The Binding Component collection is composed of :

  • The EJB component (Enterprise Java Beans) exposes EJBs hosted on any EJB container as JBI service.
  • The SOAP component is used to expose Web Services as JBI Services or to expose JBI Services as Web Services.
  • The File Transfer component allows transfering files between JBI Services:
    • When a file is detected in a folder, it is send to a JBI Service.
    • When a message is received on a File activated JBI service, the message and its attachments are written into files.
  • The FTP component (File Transfer Protocol) has the same feature than the File Transfer component but works with FTP servers and not with a local file system.
  • The JMS component (Java Messaging Service) is used to publish/receive messages to/from JMS queues:
    • A JBI message received on the JBI service is translated to a JMS message and posted to the JMS Queue.
    • A JMS message posted to a JMS queue is detected by the component, then translated to a JBI message and sent to a JBI service.
  • The Mail component is used to communicate with mail server with the IMAP/POP/SMTP protocols.
    • A JBI message sent to a Mail activated endpoint is translated to a mail and sent to the mail server with the SMTP protocol. As a result a mail is sent by the mail server according to the recipient address.
    • The JBI component detects a mail on a mail server with the POP or IMAP protocol.
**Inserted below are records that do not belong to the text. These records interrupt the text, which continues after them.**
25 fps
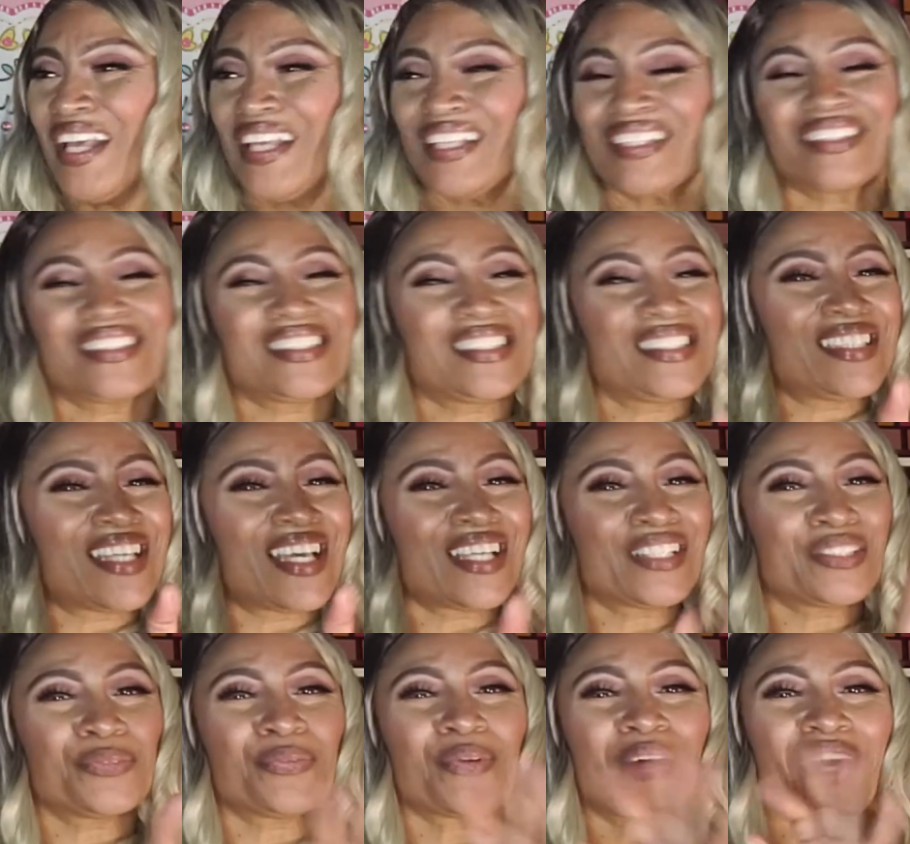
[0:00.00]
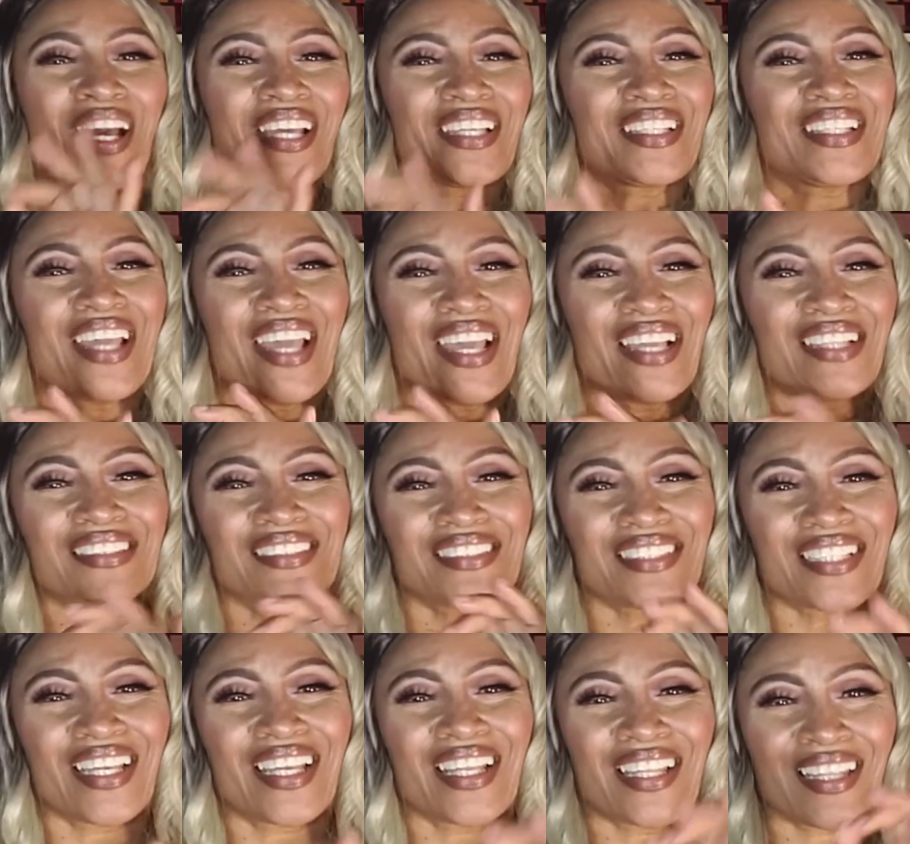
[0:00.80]
See, that's why I can't
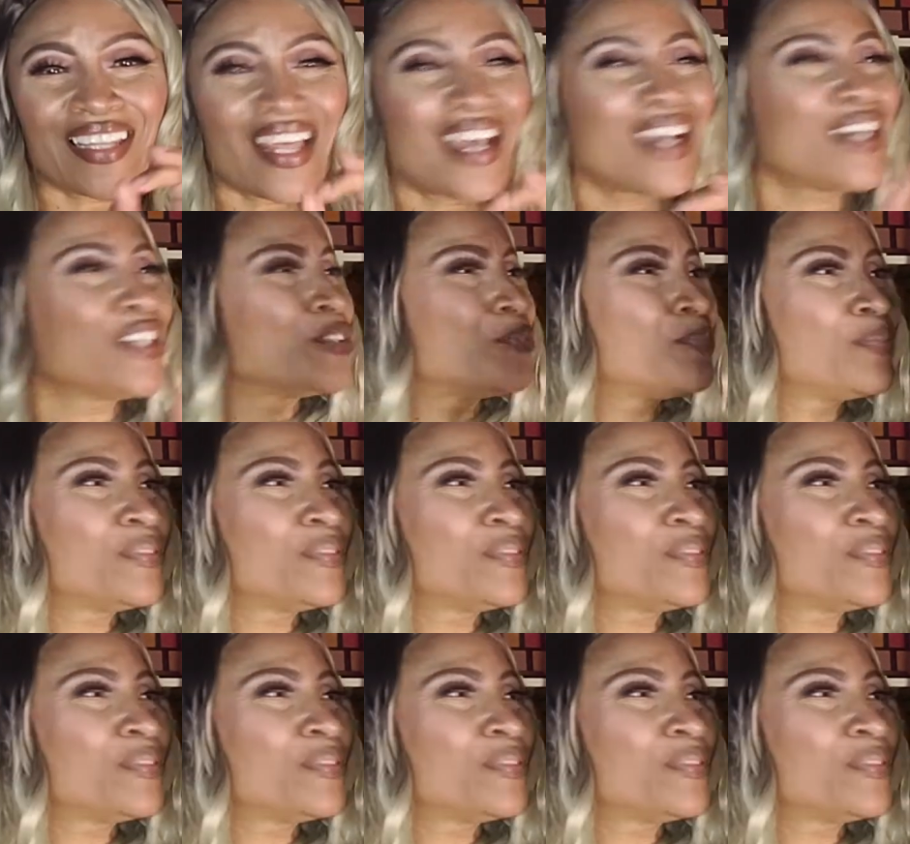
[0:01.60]
stand liars.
Once the mail is translated to a JBI message, it is transfered to a JBI service.
  • The XMPP component (eXtensible Messaging and Presence Protocol) is used to send/receive messages to/from a Jabber server.
    • A XMPP activated JBI service translates the incoming JBI message and send it to a Jabber server using the XMPP protocol.
    • When a message is received by the XMPP component (acts as a Jabber client), it is translated to a JBI message and sent to a JBI service.
  • The XQuare component is used to access to databases. It uses XQuery to query a database through JDBC. Due to some XQuare limitations, an additional mode with native SQL has been added.

The Petals ESB Service Engines are:

  • The BPEL engine (Business Process Execution Language) is used to orchestrate JBI services. It is actually based on EasyBPEL (and EasyViper) that are PetalsLink projects.
  • The CSV engine (Coma Separated Values) is used to transform XML message to/from CSV format.
  • The EIP engine (Enterprise Integration Patterns) is used for lightweight orchestration. Details about patterns can be found in (http://www.enterpriseintegrationpatterns.com). Some of the patterns provided by this component are :
    • The router to route messages to JBI service based on the message content (also named CBR for Content Based Router)
    • The splitter splits XML message into parts and send these messages to different JBI services.
    • The aggregator aggregates the results from multiple JBI service calls into a single message
  • The JSR181 engine is used to expose JAXWS annotated Java classes as JBI services.
  • The Quartz engine launches activities based on a crontab definition.
  • The validation engine validates the content of the JBI message using a XSD definition.
  • The XSLT engine transforms JBI messages using an XSLT processor and XSLT files.

Some additional components such as a rules (based on JBOSS Drools), script (Groovy) ones are still under development.

Petals ESB Tools

Petals ESB is not only a JBI container and some JBI components. Various tools have been developed around this project in order to facilitate the users and developers life. This section describes the main ones.

Petals ESB WebConsole

The Petals ESB WebConsole is a Web GUI providing management and monitoring features for Petals ESB containers.

todo

Eclipse Plugins

Eclipse plugins provides advanced solution for developers:

  • Create Service Units for the Petals ESB JBI components with a set of wizard pages (No more XML file to edit). It is also used to package the SUs into SAs in order to be deployed directly in Petals ESB. The wizards are automatically generated from the JBI component description files (XSD files).
  • Create JBI component skeletons. This will help the component developer to start new projects based on the Petals ESB CDK directly from the Eclipse IDE.

Note
Future work on the Eclipse plugins focuses on the containers monitoring and management integration.